| WHAT YOU ARE ASKED TO DO |
Everything in the records must be copied exactly, apart from the pictures.

| WORKING DATA |
━━━
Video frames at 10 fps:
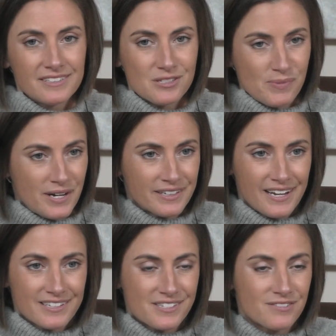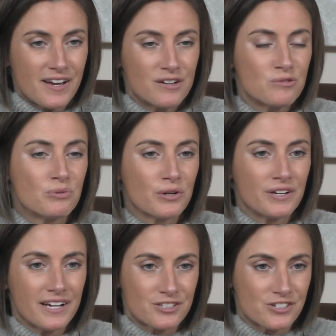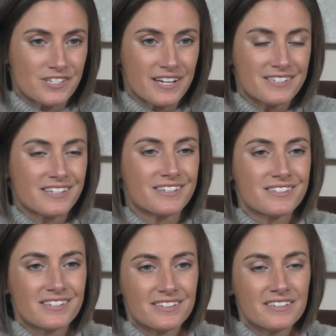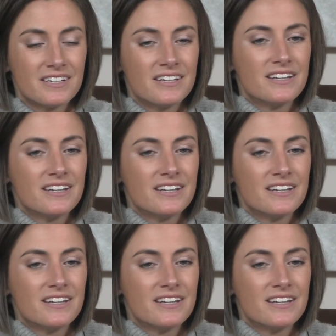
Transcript: this podcast of how important exercise is and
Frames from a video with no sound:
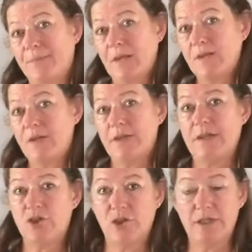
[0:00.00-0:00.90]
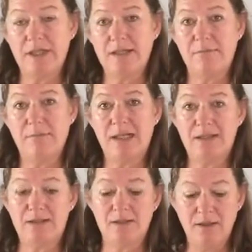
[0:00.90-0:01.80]
so that the sugar doesn't
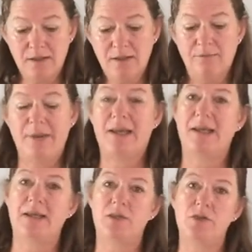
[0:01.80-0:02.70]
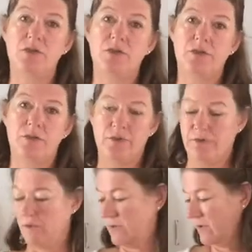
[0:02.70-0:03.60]
melt back into
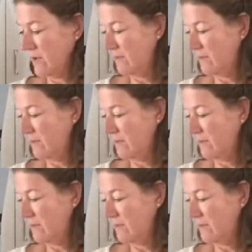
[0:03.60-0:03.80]
the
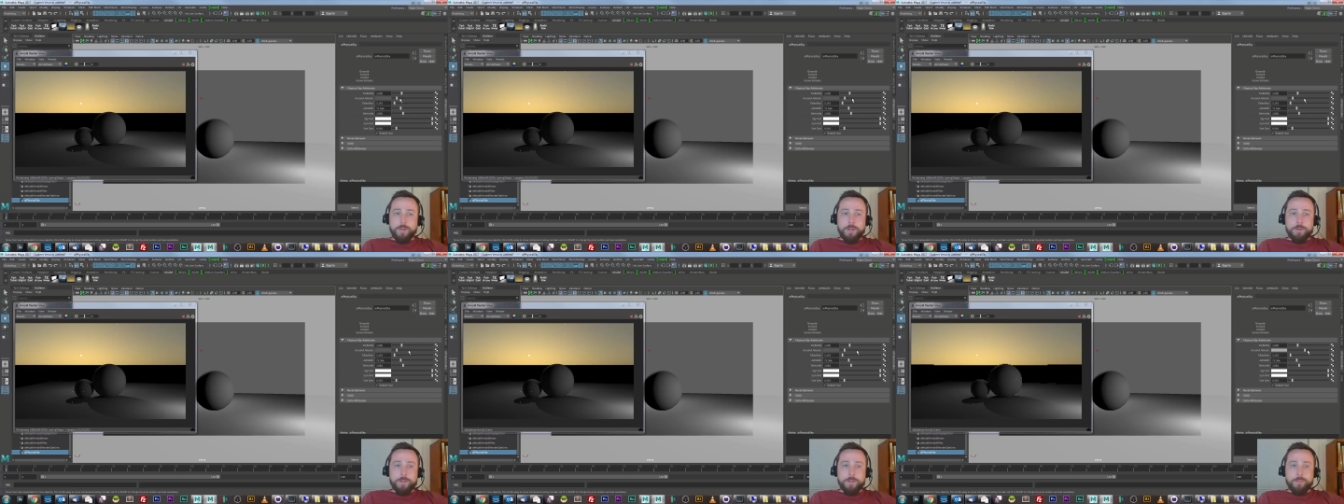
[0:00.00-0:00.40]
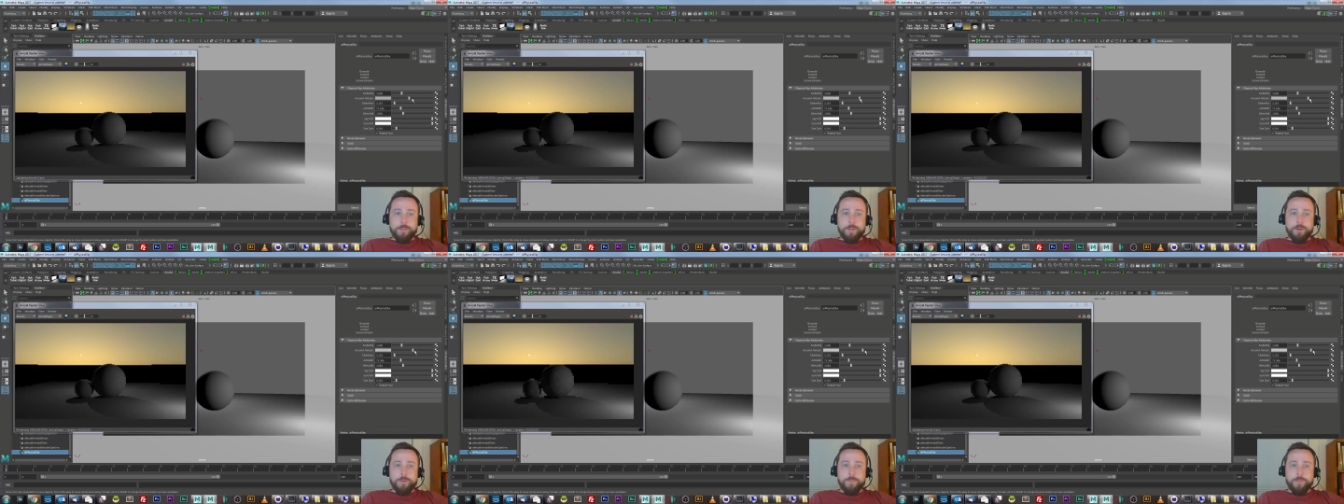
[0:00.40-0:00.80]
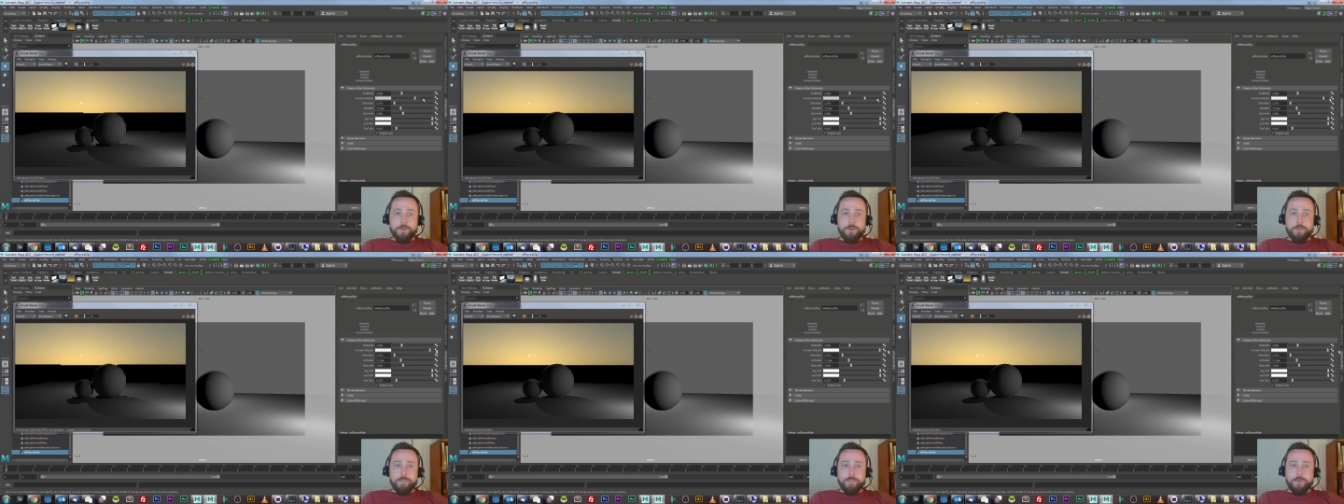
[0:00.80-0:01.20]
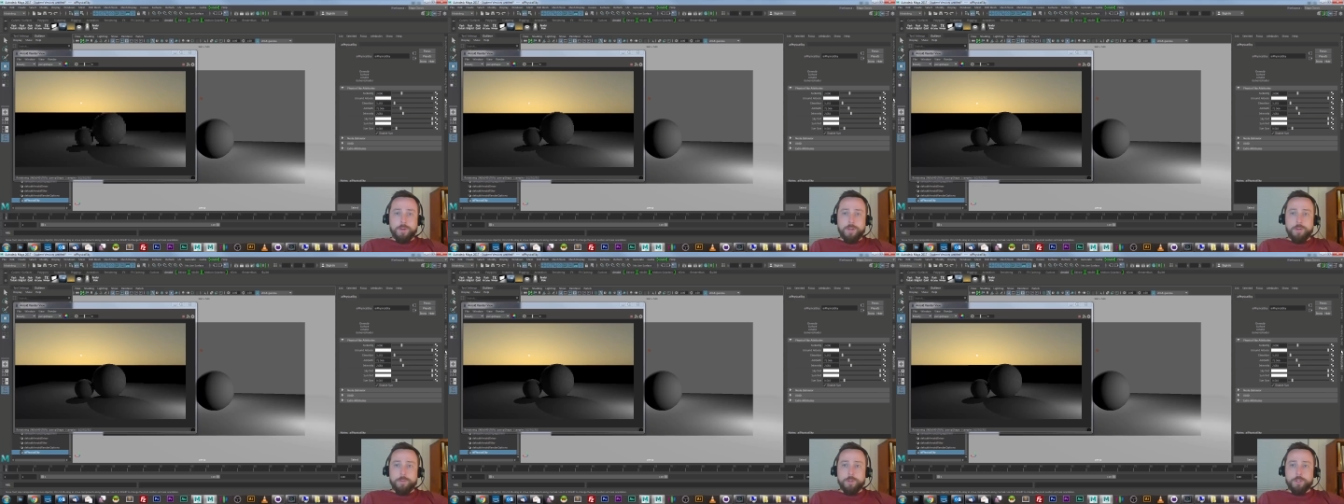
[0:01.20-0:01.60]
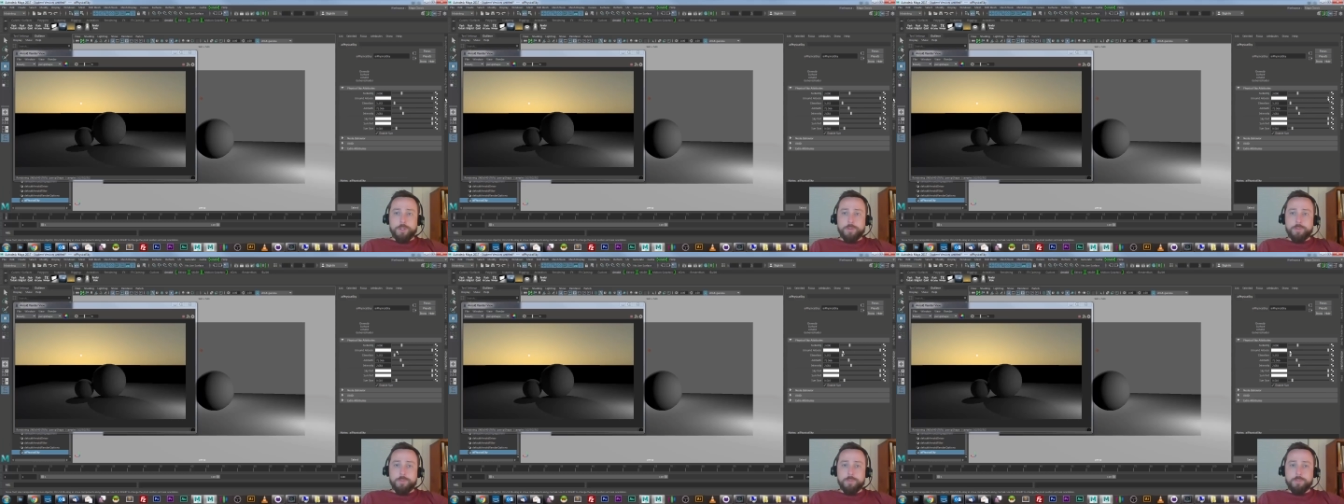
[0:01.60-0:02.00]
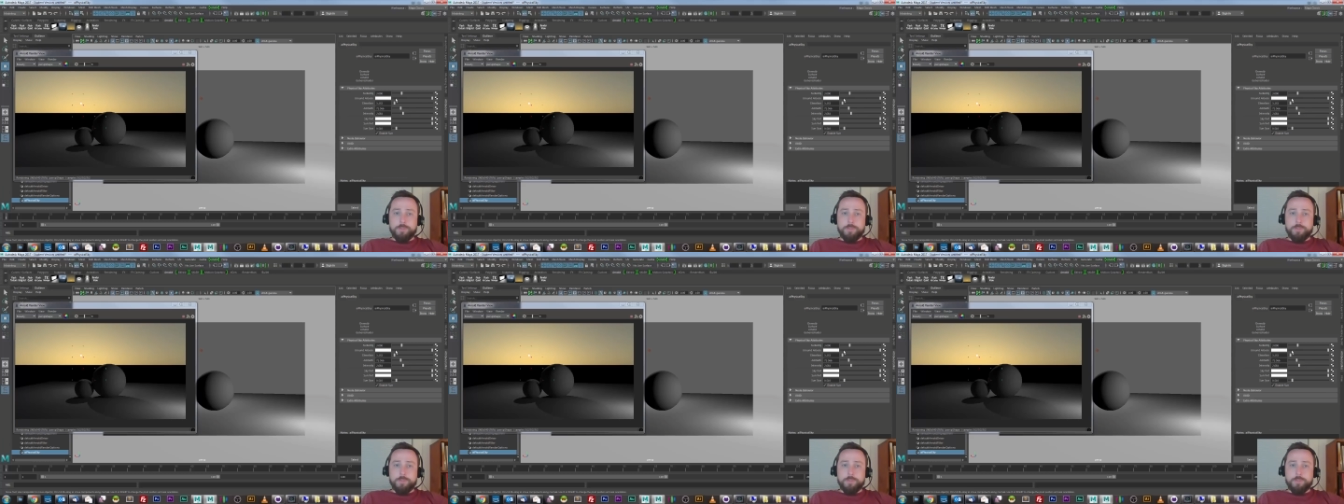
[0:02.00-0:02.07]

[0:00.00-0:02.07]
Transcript: ground albedo for how much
━━━
| COMPLETED TASK |
Video frames at 10 fps:
Transcript: this podcast of how important exercise is and
Frames from a video with no sound:
[0:00.00-0:00.90]
[0:00.90-0:01.80]
so that the sugar doesn't
[0:01.80-0:02.70]
[0:02.70-0:03.60]
melt back into
[0:03.60-0:03.80]
the
[0:00.00-0:00.40]
[0:00.40-0:00.80]
[0:00.80-0:01.20]
[0:01.20-0:01.60]
[0:01.60-0:02.00]
[0:02.00-0:02.07]

[0:00.00-0:02.07]
Transcript: ground albedo for how much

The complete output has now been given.